I was surprised by his suggestion but I won't lie and say I had never thought about it either, but I just wasn't sure of when, or how to raise the idea.

'I would like that' I said as the thought settled in my mind.

'Let's start making plans. I mean there's things to arrange but yeah...I would like that' I added.

We kissed as I wiped the tears from his cheeks and his hands held my face. We kissed slowly after as I felt his lips firmly against mine. I could sense his emotion which I so rarely saw and felt the intensity of this moment. I was glad he could open up to me like this, and we could share this beautiful moment together.

We kissed passionately as our tongues teased each others. The warmth of his tongue felt pleasant against mine and the wetness of his kiss awakened my senses. I ran the back of my fingers over his neck as my mind was consumed by the texture of his skin and beauty of his kiss.

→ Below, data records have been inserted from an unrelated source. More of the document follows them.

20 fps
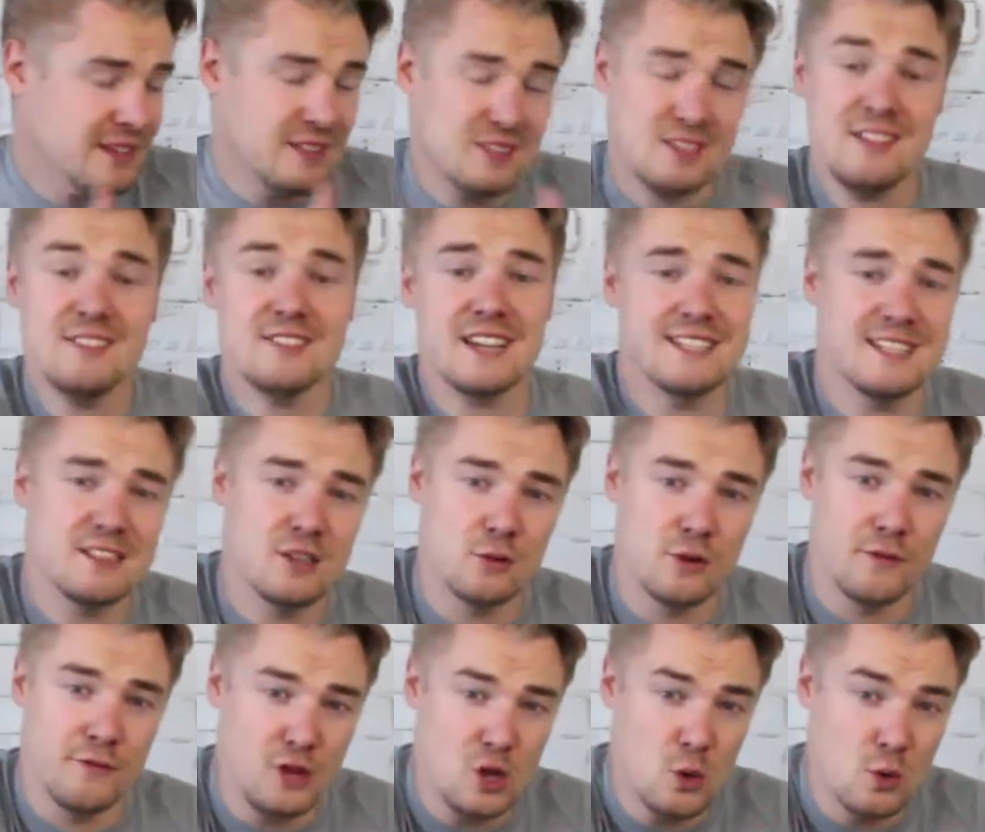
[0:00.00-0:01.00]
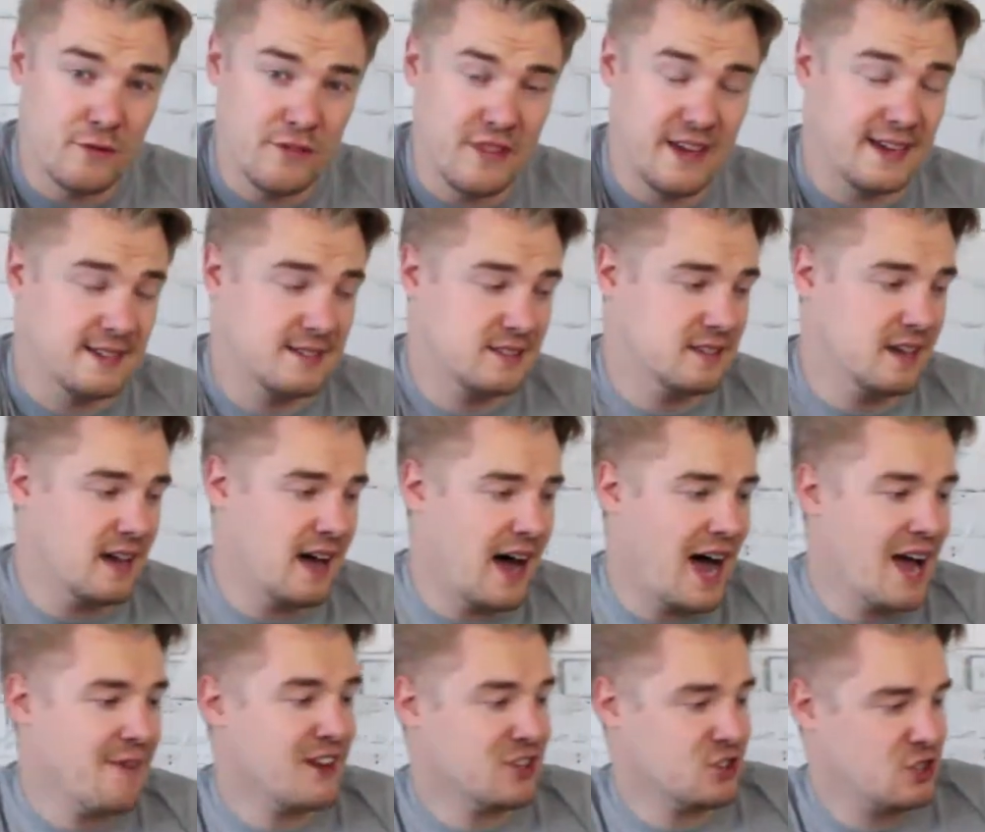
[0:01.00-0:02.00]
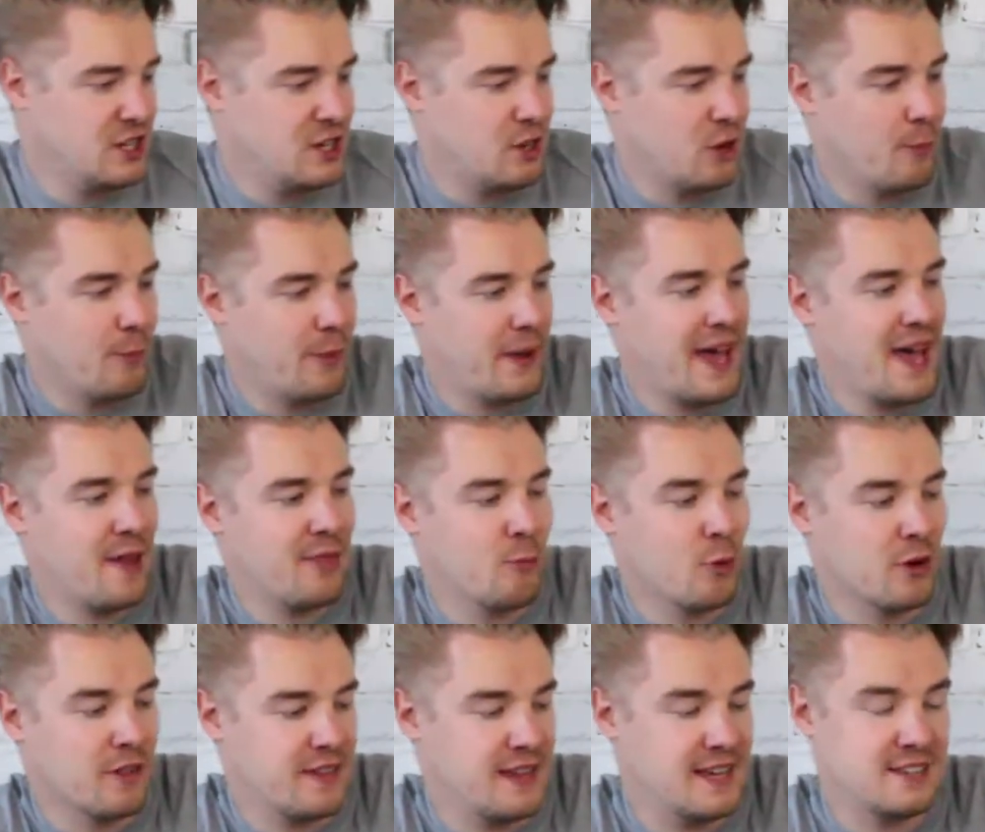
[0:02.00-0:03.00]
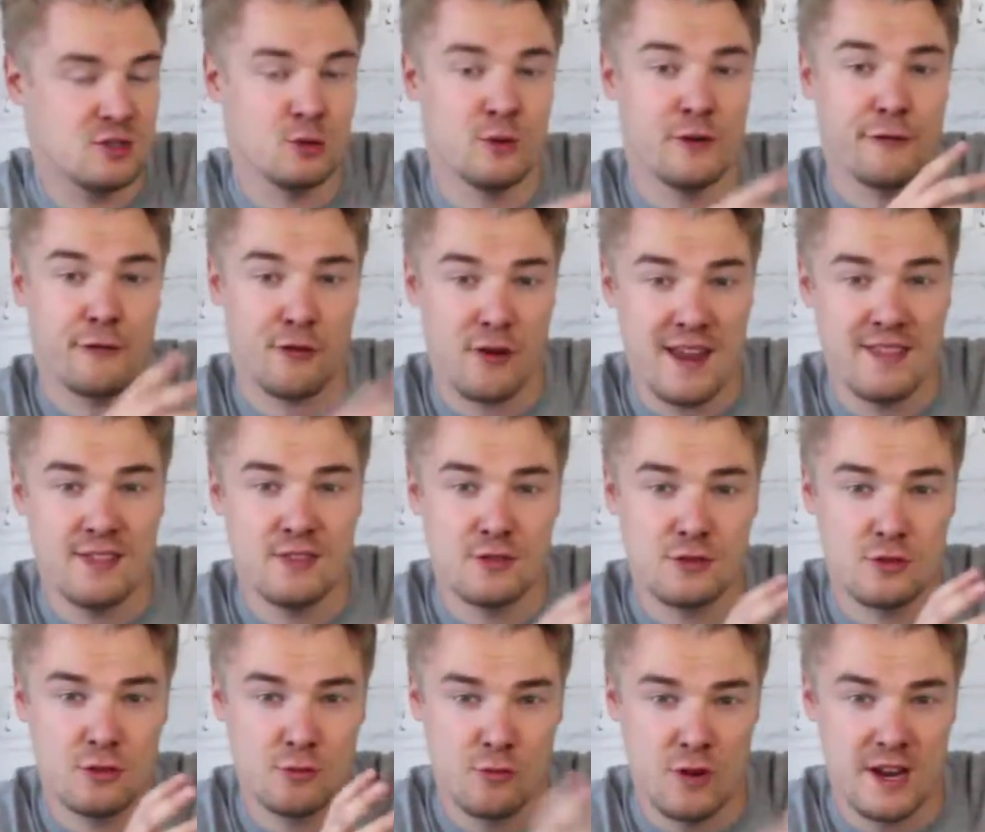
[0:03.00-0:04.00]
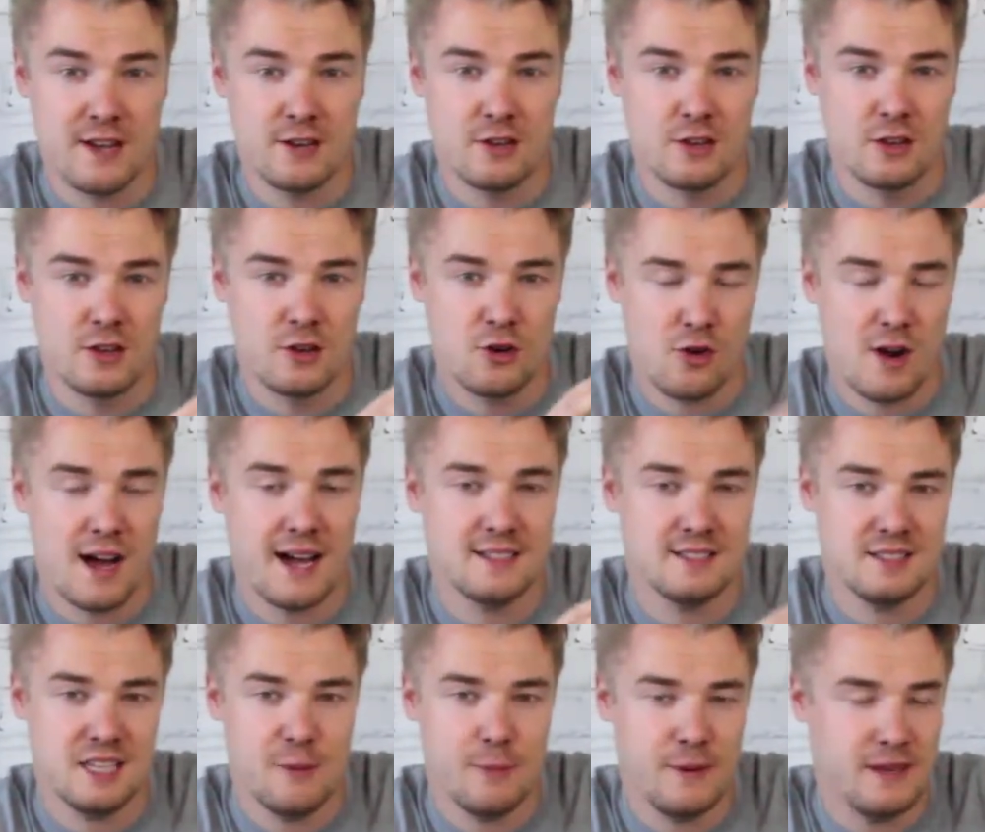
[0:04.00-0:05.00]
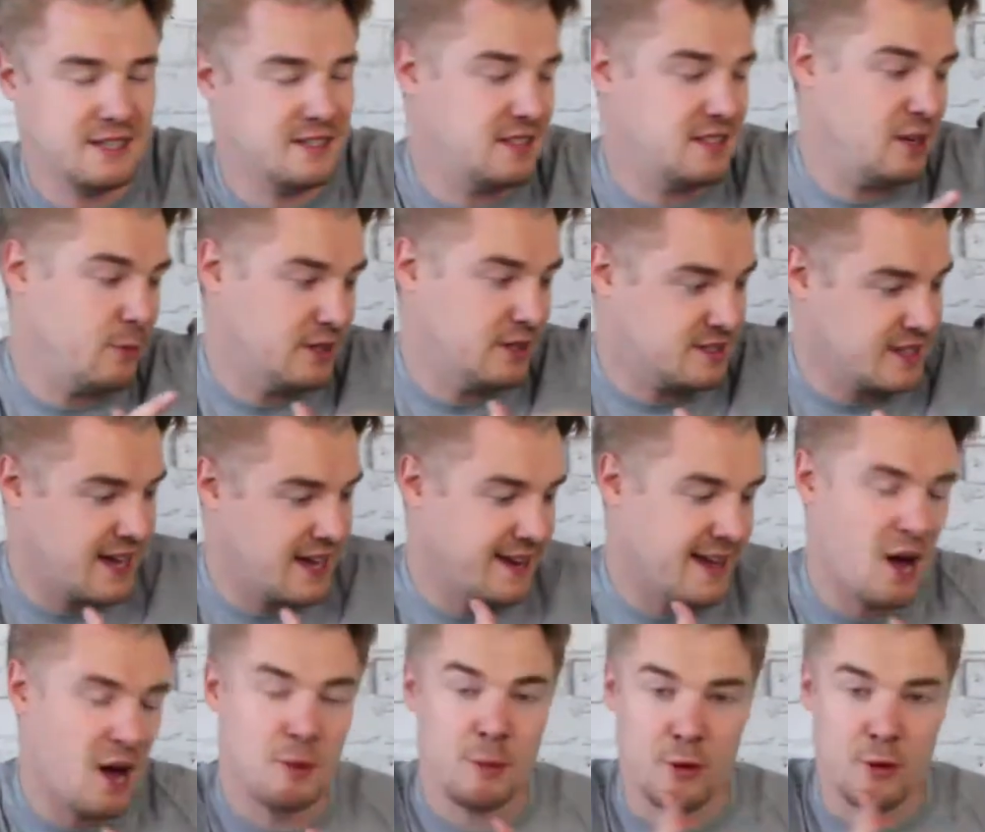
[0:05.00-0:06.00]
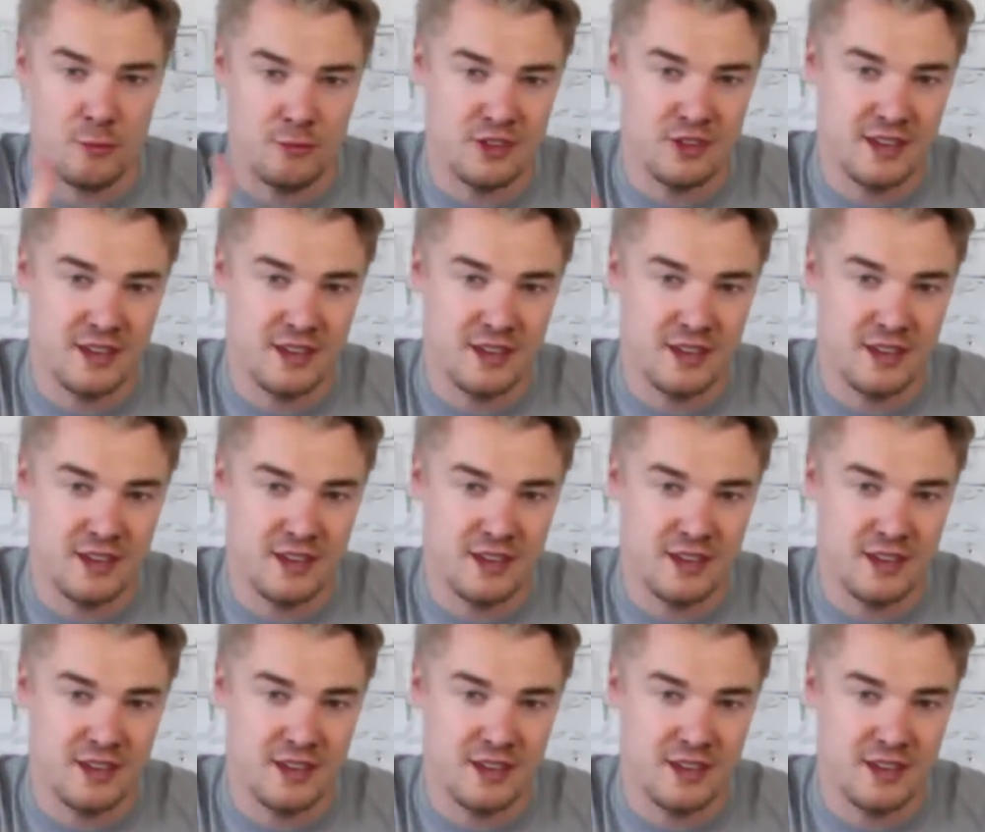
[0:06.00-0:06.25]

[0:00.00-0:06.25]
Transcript: since I did the review of this, I've actually compared one of these to a friend's real Cry CPC. We sat down, we put them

My body turned into his more as I pressed against him. His strong body held firm and I could not resist placing my hand on his knee as we kissed. I loved how secluded and private this now felt. Just the two of us, and I became aware of the cool air and darkness surrounding us, and I paused briefly as I turned to look towards the sea once more. The sun had now almost set and only light reflections were visible on the waves which were gently making their way to shore.

I felt Marcus' lips on my neck as I looked at the view before us. His lips worked their way down my neck and onto my collar. He gently moved my top back as he kissed further along my collarbone. My body tingled as his lips continued back and forth across my skin. It felt incredible to feel him kissing me and I remembered back to the first time we had made love. I had missed his energy so much and I had craved him so badly for so long now.

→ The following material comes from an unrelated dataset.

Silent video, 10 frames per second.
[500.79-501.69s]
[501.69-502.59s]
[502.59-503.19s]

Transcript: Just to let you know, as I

As my eyes opened and I returned to face Marcus, I asked him to continue kissing me. I ran my fingers through his hair once more. This always felt incredible to me. The texture of his thick hair against my fingers. I pressed my body against his again as I moved my legs slowly on top of his.

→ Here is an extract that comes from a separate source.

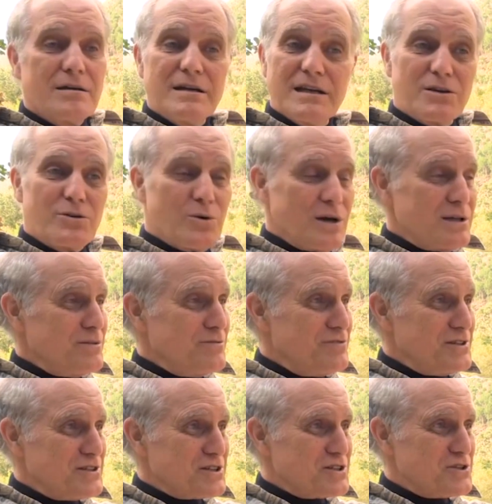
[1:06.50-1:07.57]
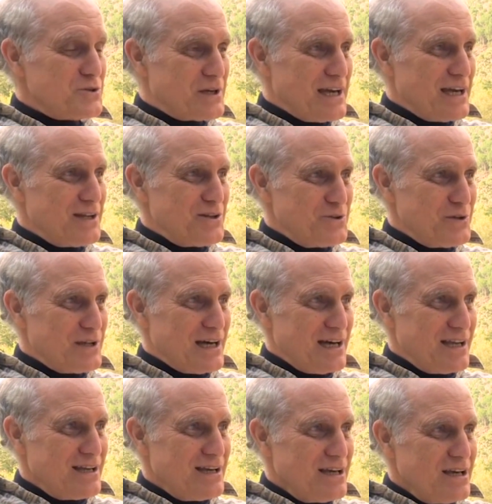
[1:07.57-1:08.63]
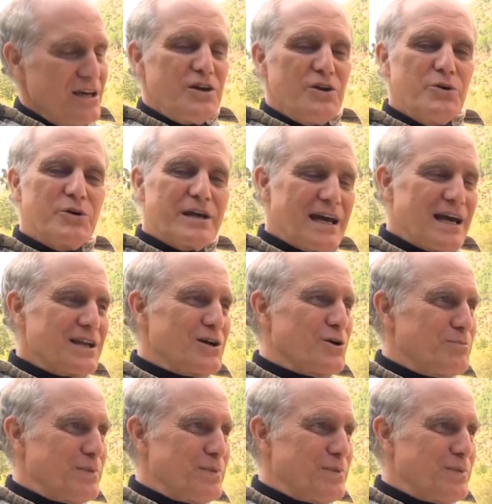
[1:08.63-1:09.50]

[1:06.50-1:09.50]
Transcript: In quantum physics, you can't do that. You can't go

I was relaxed by now and I could feel my wetness as we continued exploring each other and his lips and tongue worked their way around my neck. I guided him to what felt nice in that moment, and told him how good his body felt to my touch. I knew this was a special moment which I had looked forward to, but this was completely unplanned and spontaneous which is what made it so special.

Surrounding us was now pure darkness but there was no fear. I knew we were alone and I felt completely safe with Marcus holding me. The only occasional sound being birds making their way from the sea to the gardens, and a few people passing by on the promenade in the distance. We were completely out of sight of anyone and my mind began to fantasise a little, as I whispered in his ear.

'I want you Marcus'.

'You look so beautiful today' he said for the second time today as his hands held my sides. I loved to hear those words from his mouth.

My hands pressed against his chest and I could feel his strong muscular body underneath as I ran my hands over him. His hands were now on my hips as he held me tight. I enjoyed the feeling of his hands on me and I wanted him right there and then. I knew it was private enough. I had never before made love outside, but this was a time for new adventures and to try something new.

My mind had lost control as my body took over.

I took his right hand and placed it inside my jacket on top of my breast. His hand was warm and I loved the feeling of his palm against my nipple. I undid the buttons to my jacket as he caressed my breast. I could see how much he wanted me too, but his touch was always so delicate and I loved how he worshipped my body every time I shared it with him.